I assumed we'd remove a few staples, lay down the new fabric, restaple everything using my keen gift wrapping skills, and in just a few minutes we'd have ourselves some new non-biohazard chairs to proudly offer to guests and the like for festive occasions in our home. However, when I removed the first seat and turned it over, I began to wonder if I needed to adjust my timeline a bit.
Some credit really must be given to whomever was operating the staple gun at Room and Board when they made our chairs because there were about 450 industrial strength staples in the bottom of the seat. Removing a single staple required two different prying tools, a pair of pliers, and Band-Aids. We finally got all of them out of one chair and, after laying exhausted on our kitchen floor for a few minutes and discussing the benefits of using a professional upholsterer, we prepared to start the re-covering process.

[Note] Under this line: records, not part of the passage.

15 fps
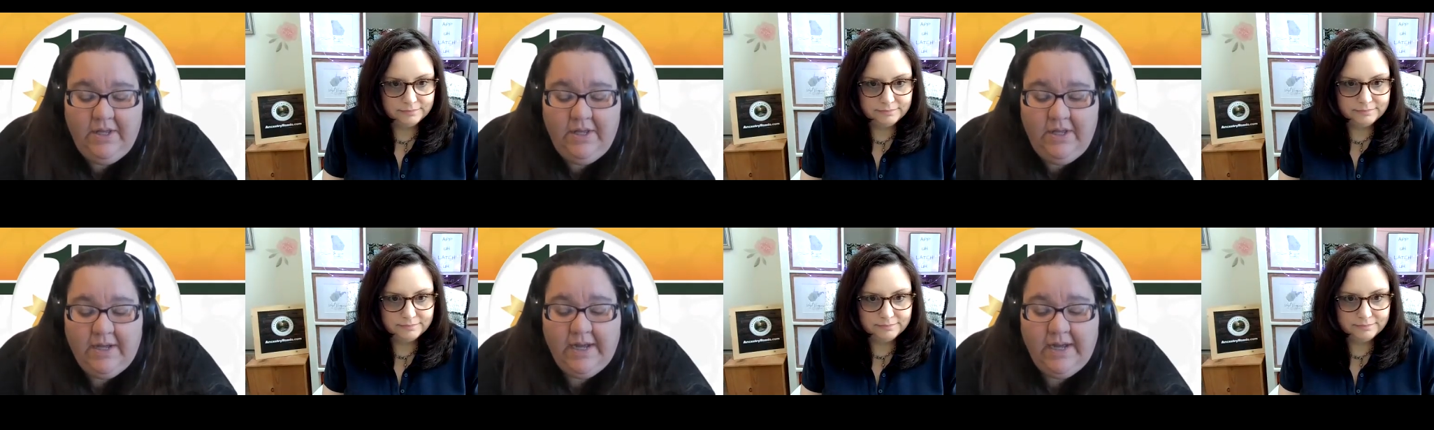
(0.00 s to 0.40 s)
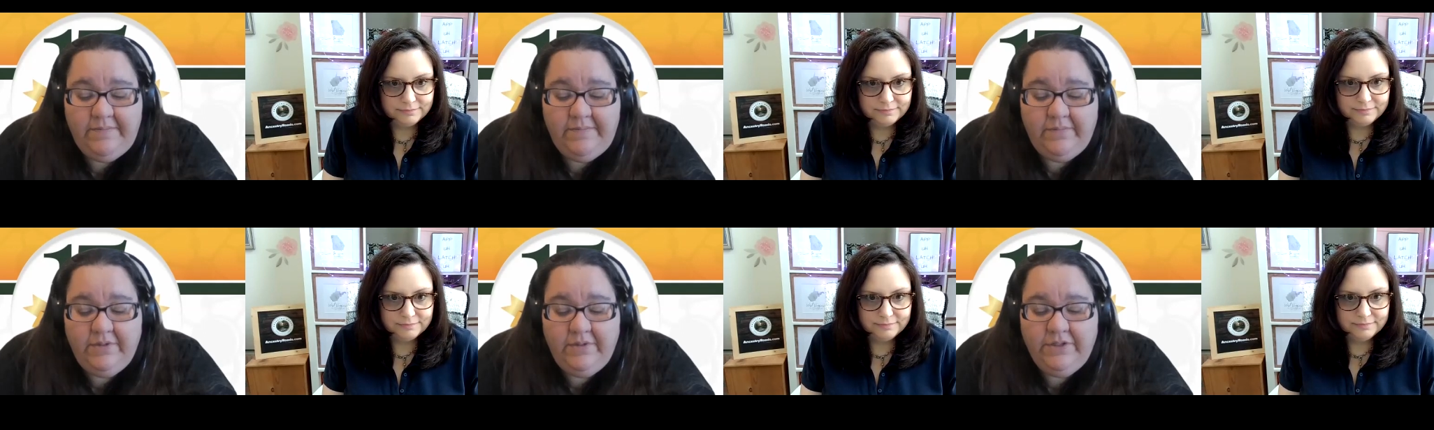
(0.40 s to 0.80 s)

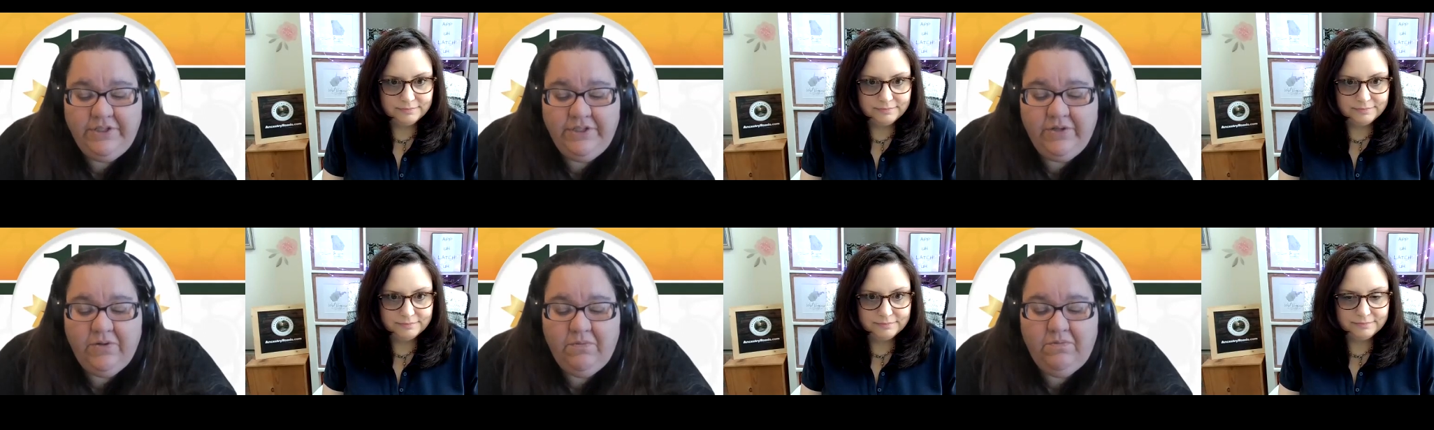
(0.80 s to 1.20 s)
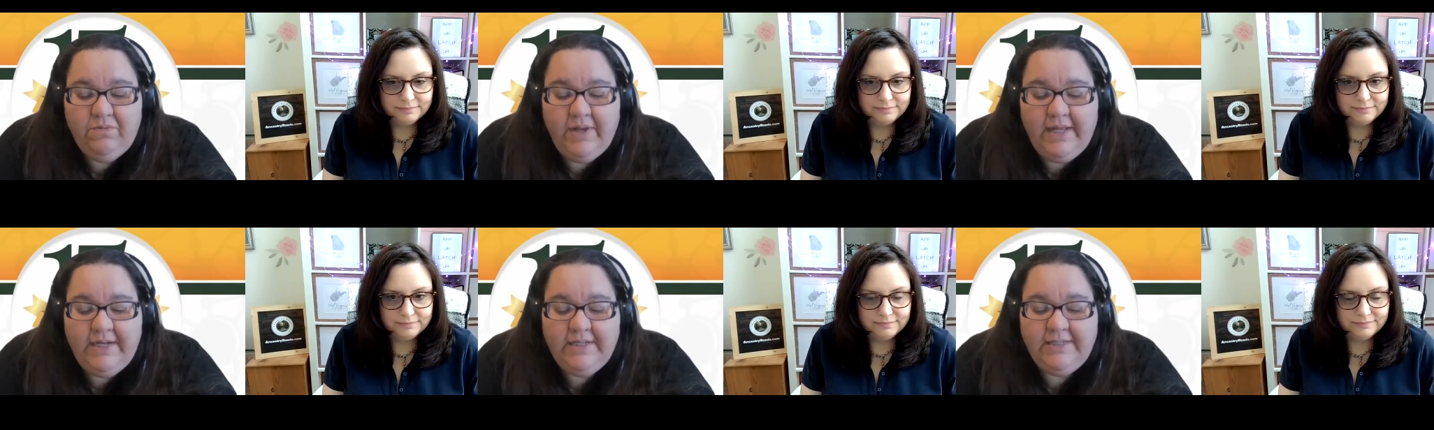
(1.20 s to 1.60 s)
Speaker 1: Um, so,
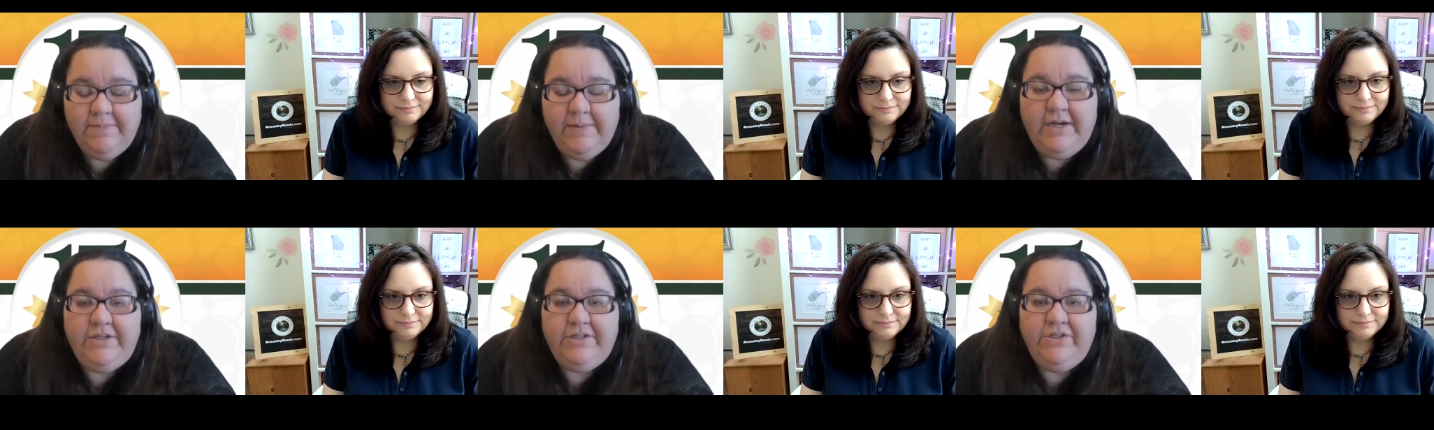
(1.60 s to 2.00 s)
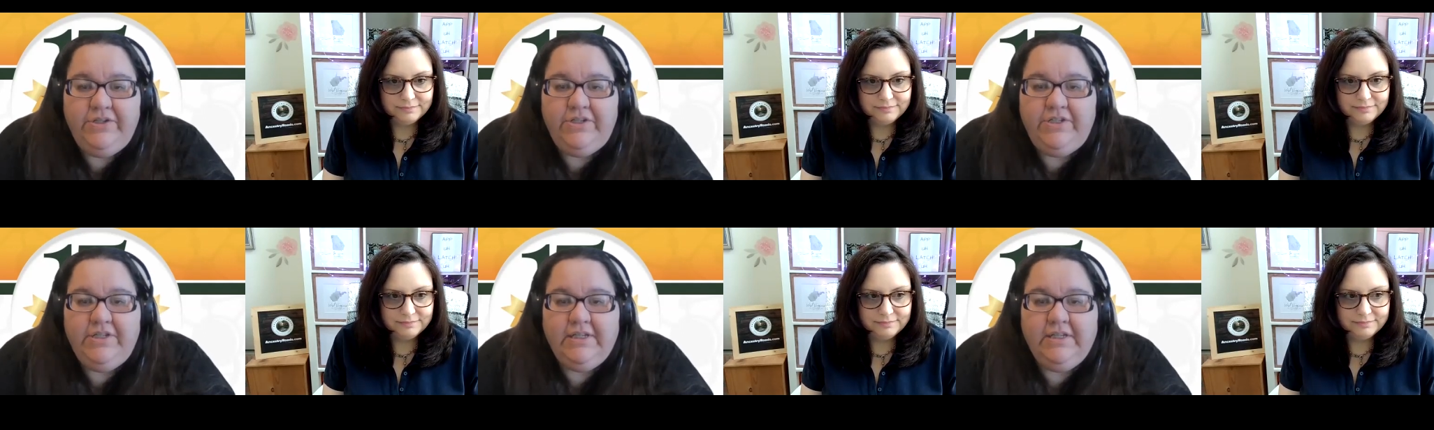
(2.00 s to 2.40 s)
what inspires you
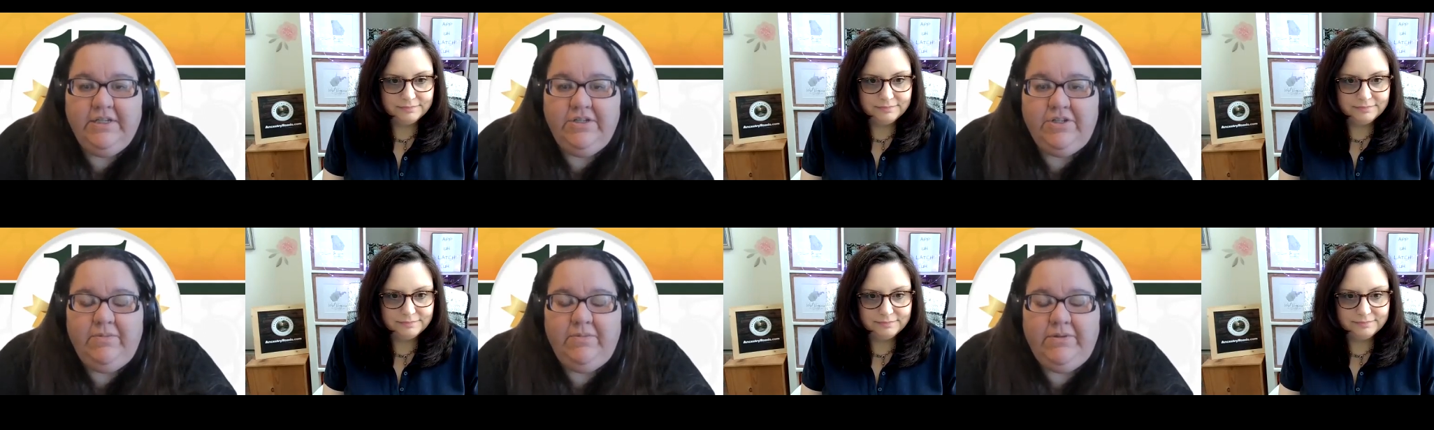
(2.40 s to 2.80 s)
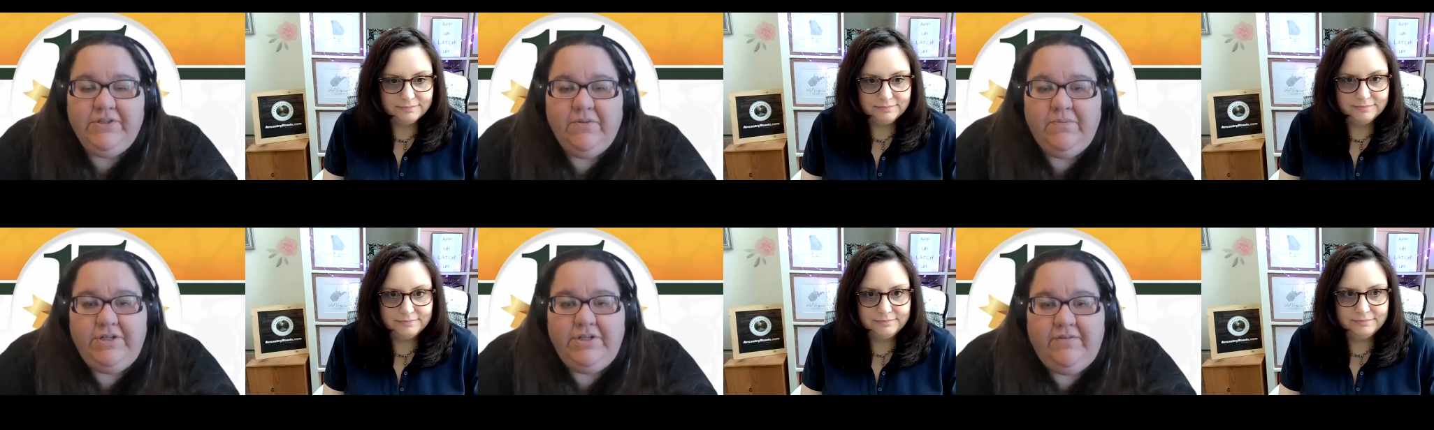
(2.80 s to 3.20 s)
to contribute so
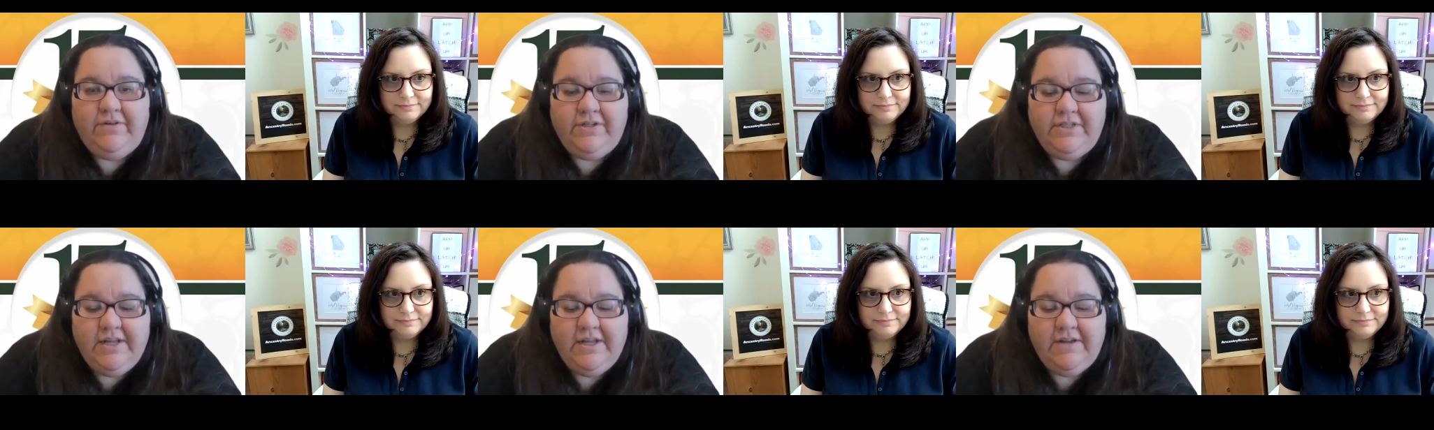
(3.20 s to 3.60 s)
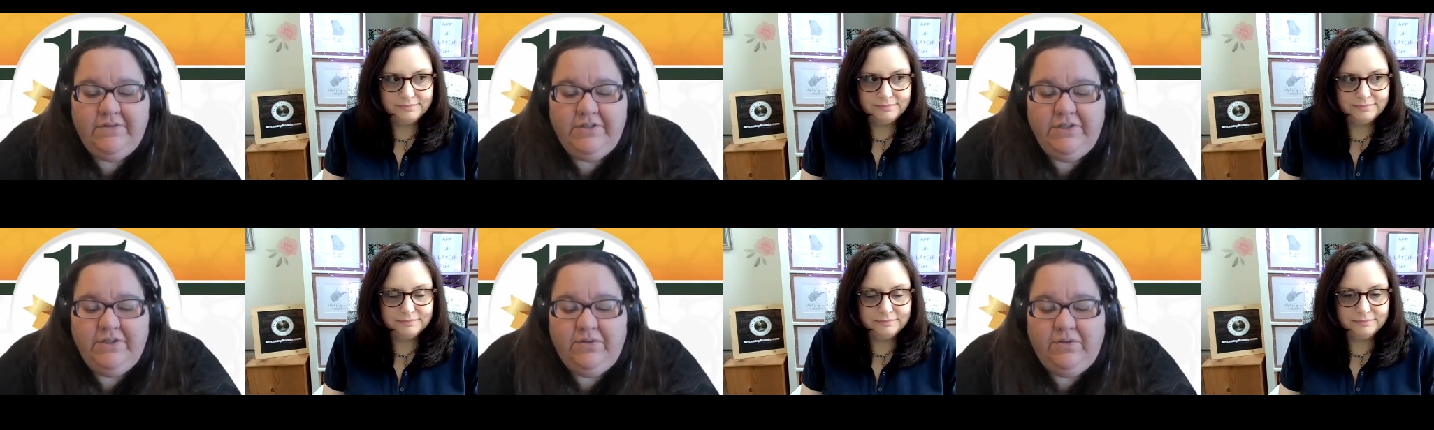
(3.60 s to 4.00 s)
much of yourself
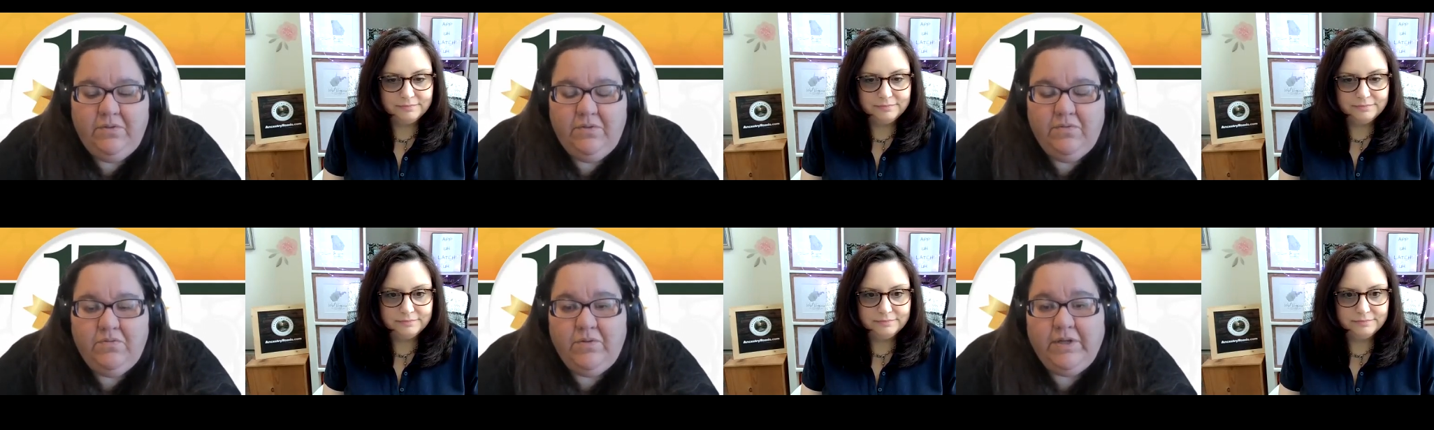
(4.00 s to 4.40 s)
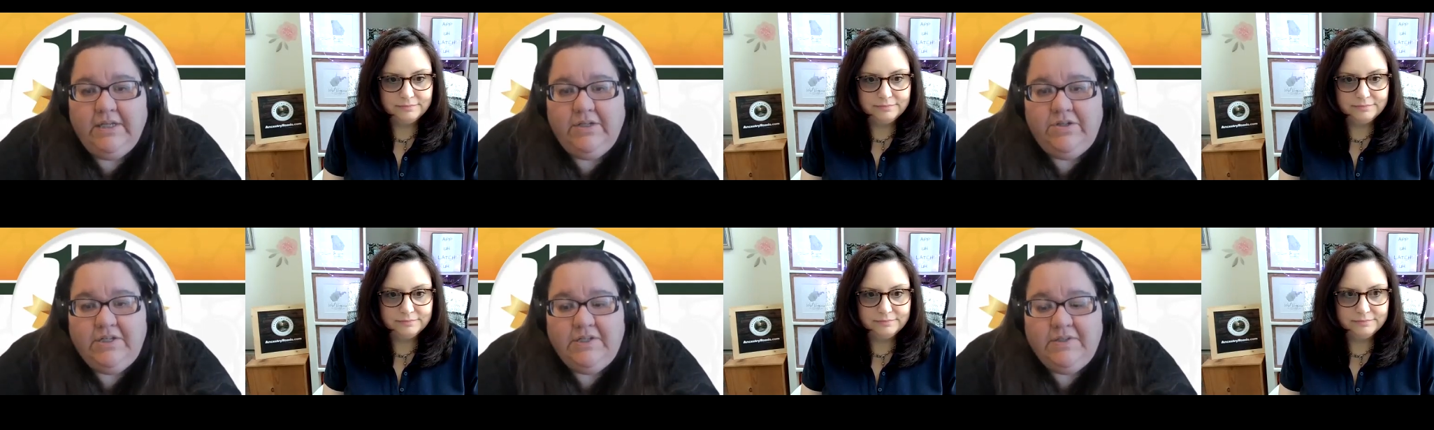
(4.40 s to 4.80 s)
to
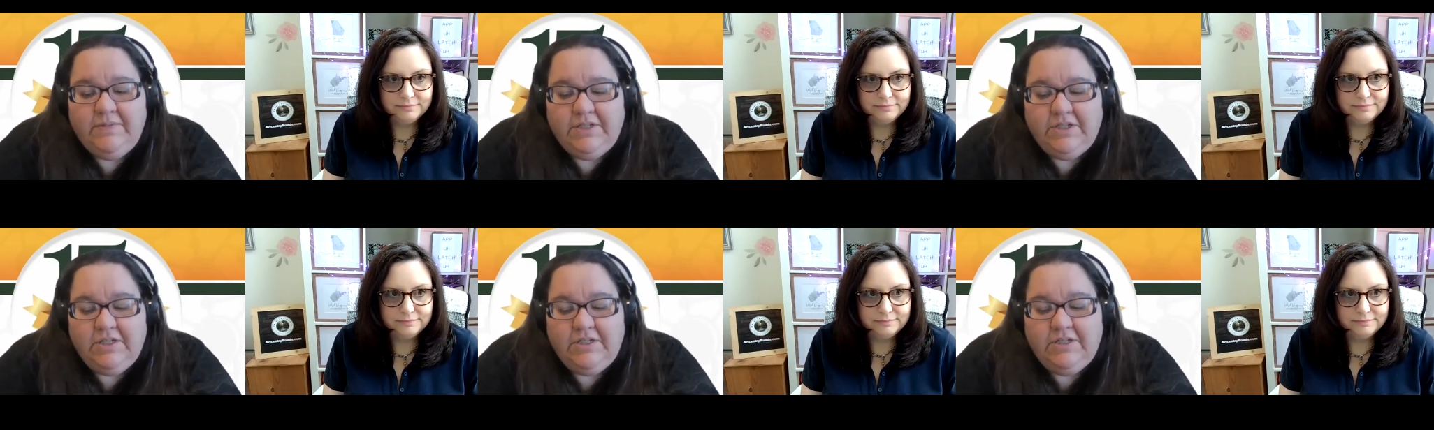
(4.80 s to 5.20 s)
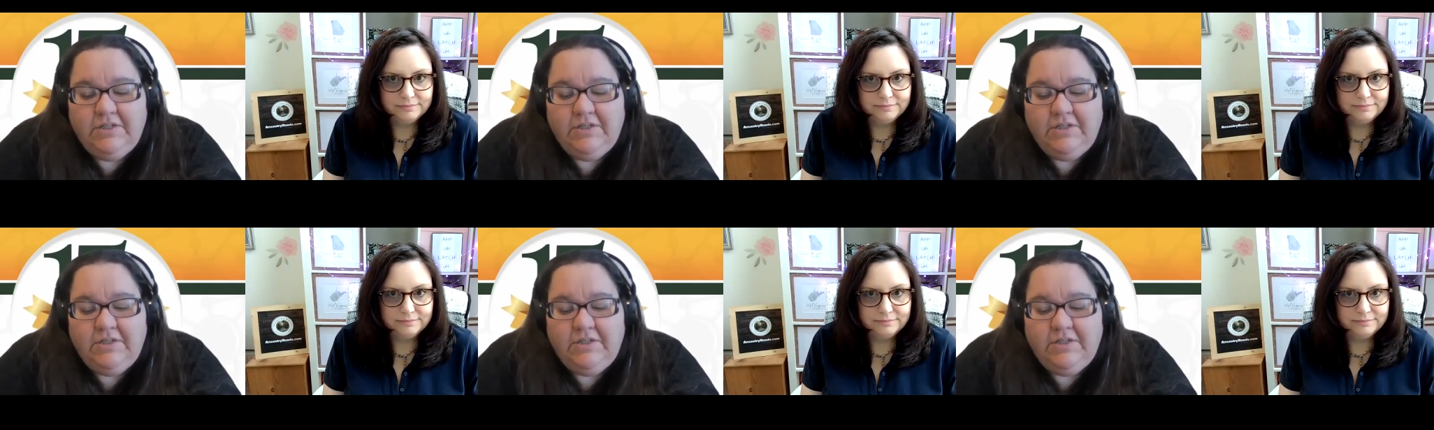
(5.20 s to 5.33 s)
WikiTree's mission?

We laid the new fabric out, placed the chair seat on top, and neatly pulled up one side to staple it in the middle as instructed. In every single video I watched while preparing for this job, the staples went right in and in about two minutes, the seat was covered. All things considered, I shouldn't have been too surprised when our staples didn't even make it halfway into the seat bottom. Apparently, our seats are made from a unique wood/steel combo and are impervious to your average staple gun, so now we need to actually rent equipment to do the job I thought could be done during halftime of a football game.
At this point, rather than a kitchen table surrounded by eight chairs with ikat printed seats and accessorized with two rustic wood lanterns festively adorned with fresh greens and an adorable red and white striped ribbon, we have a table surrounded by eight chairs (one of which has no seat) and covered in yards of fabric, tools, screws, staples, and Band-Aid wrappers. Not exactly the epitome of holiday style.
But we'll get there. Just a quick trip to rent the equipment, pass whatever certification is needed to operate the machinery, and we'll be on our way. We still have three weeks, right?
I'm wearing this.
I'll be cyber shopping, decking the halls, and doing laundry. 'Tis the season.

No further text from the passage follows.